◆ **Problem to work on**:
Copy each record exactly and skip its pictures.

◆ **Listed entries**:
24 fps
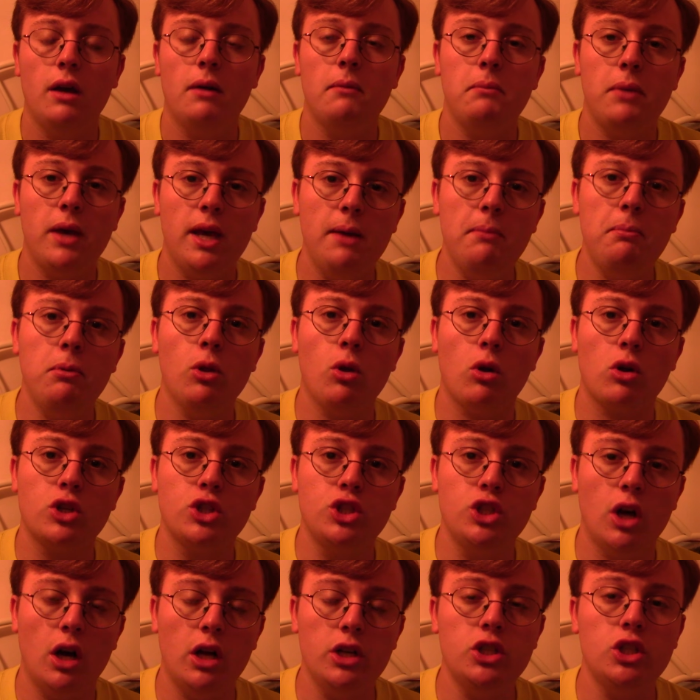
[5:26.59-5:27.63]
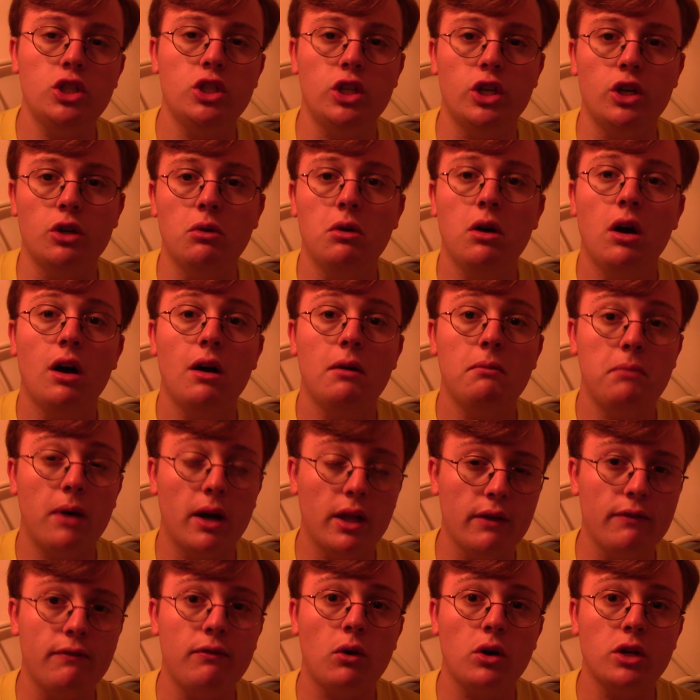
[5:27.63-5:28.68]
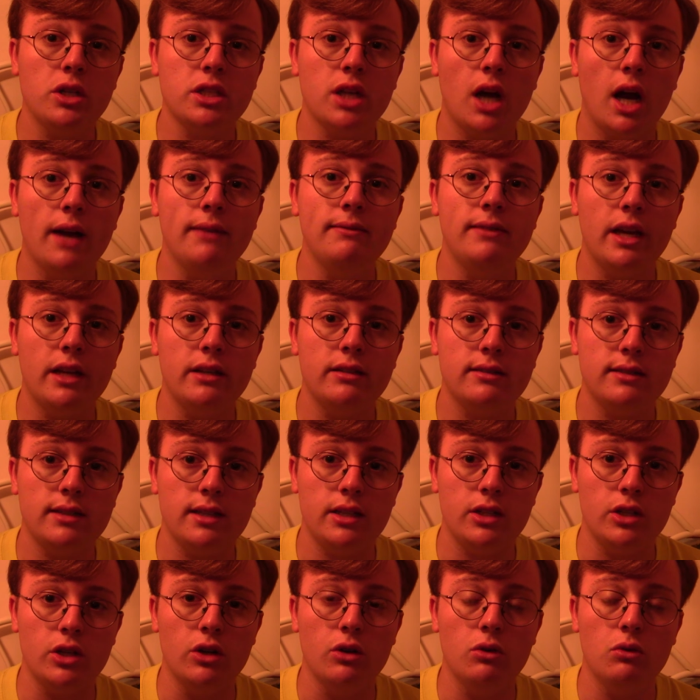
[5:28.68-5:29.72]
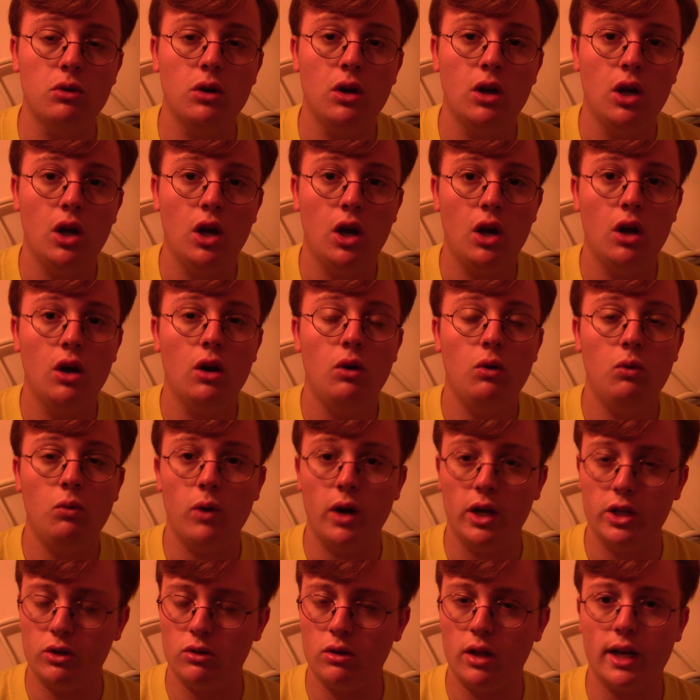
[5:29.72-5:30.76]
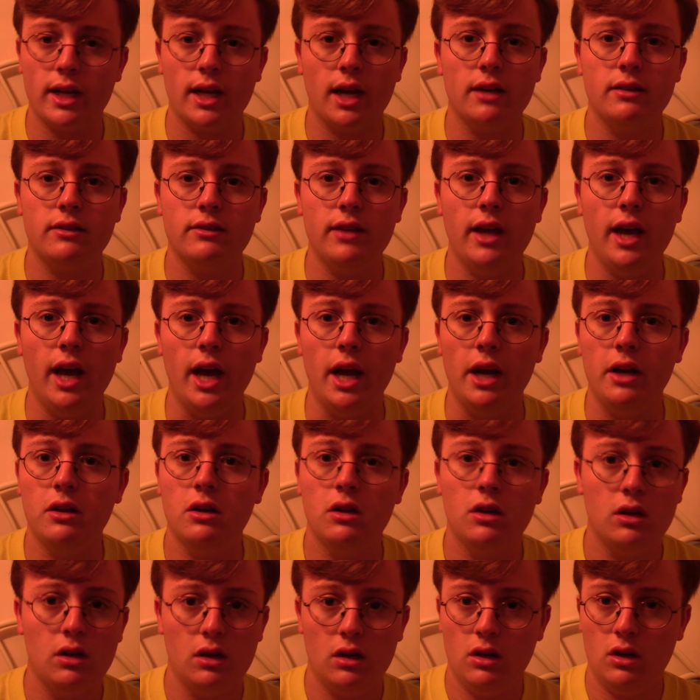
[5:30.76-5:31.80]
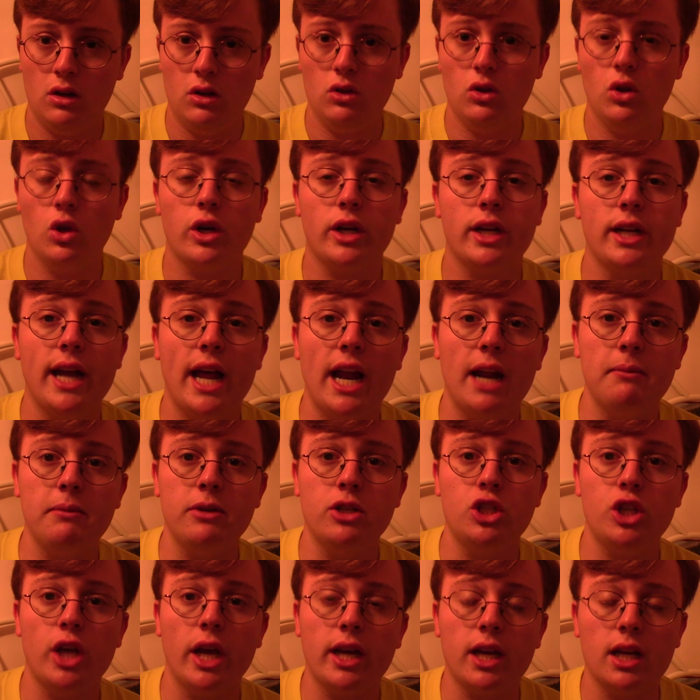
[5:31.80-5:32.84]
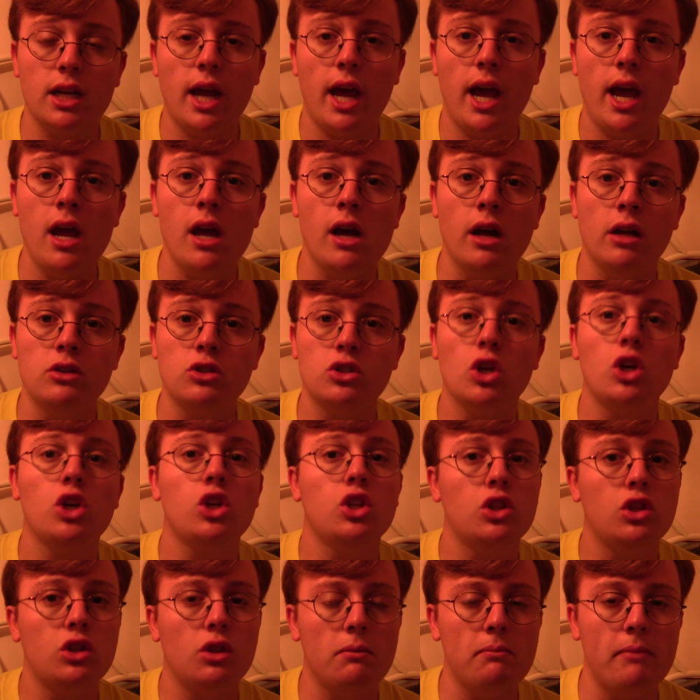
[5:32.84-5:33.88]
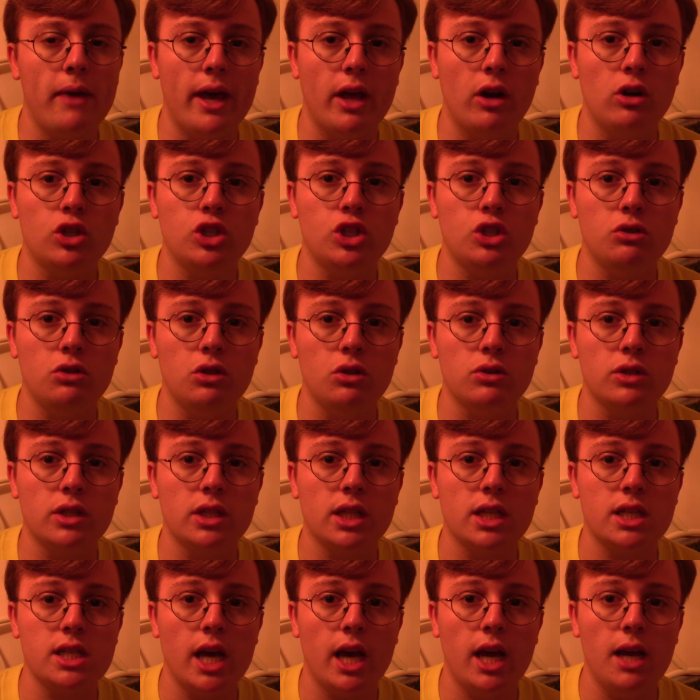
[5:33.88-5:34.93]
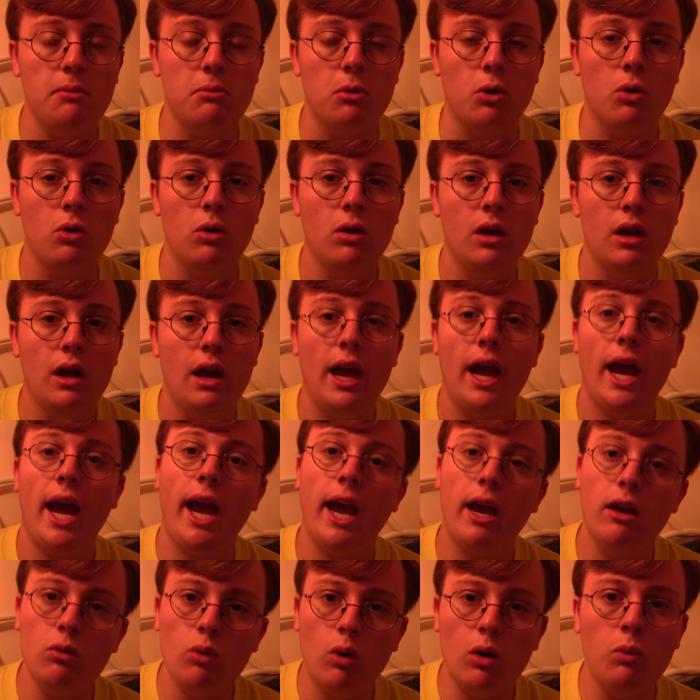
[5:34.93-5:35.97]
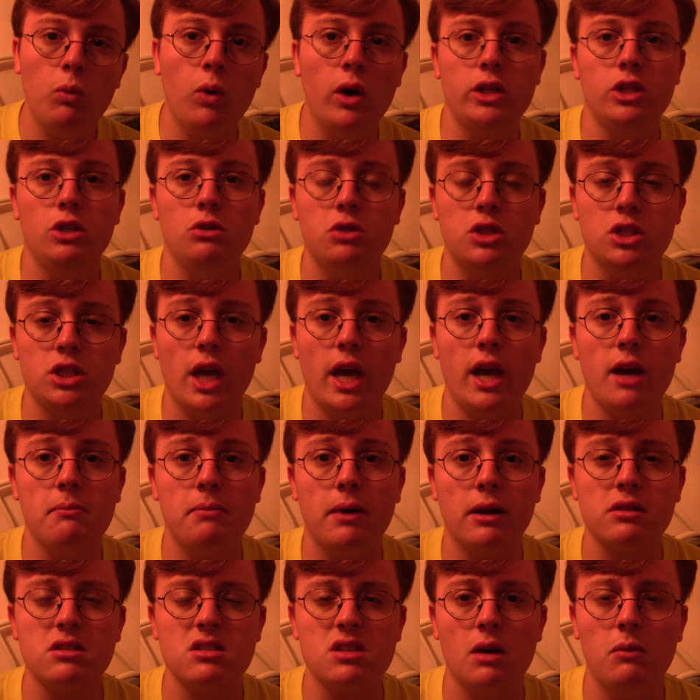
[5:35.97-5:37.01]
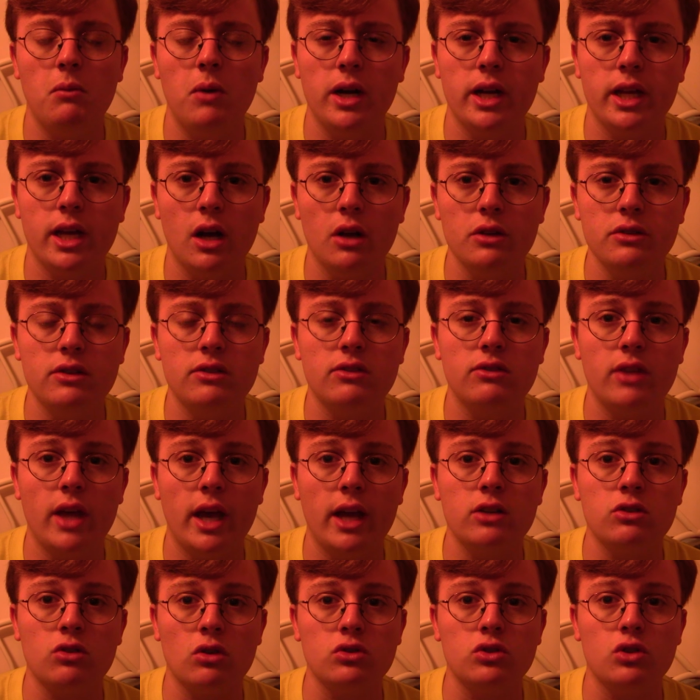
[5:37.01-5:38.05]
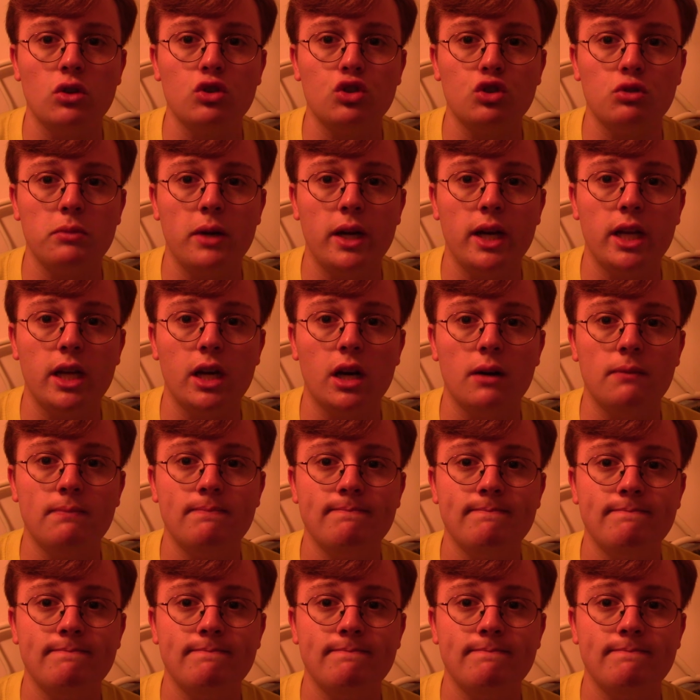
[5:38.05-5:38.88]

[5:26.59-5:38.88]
People are judging you by the first time they see you, whether, like I said, looking at them and shaking hands, the manners you use at the table, and or what you say about somebody else's things on social media.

◆ **Written solution**:
24 fps
[5:26.59-5:27.63]
[5:27.63-5:28.68]
[5:28.68-5:29.72]
[5:29.72-5:30.76]
[5:30.76-5:31.80]
[5:31.80-5:32.84]
[5:32.84-5:33.88]
[5:33.88-5:34.93]
[5:34.93-5:35.97]
[5:35.97-5:37.01]
[5:37.01-5:38.05]
[5:38.05-5:38.88]

[5:26.59-5:38.88]
People are judging you by the first time they see you, whether, like I said, looking at them and shaking hands, the manners you use at the table, and or what you say about somebody else's things on social media.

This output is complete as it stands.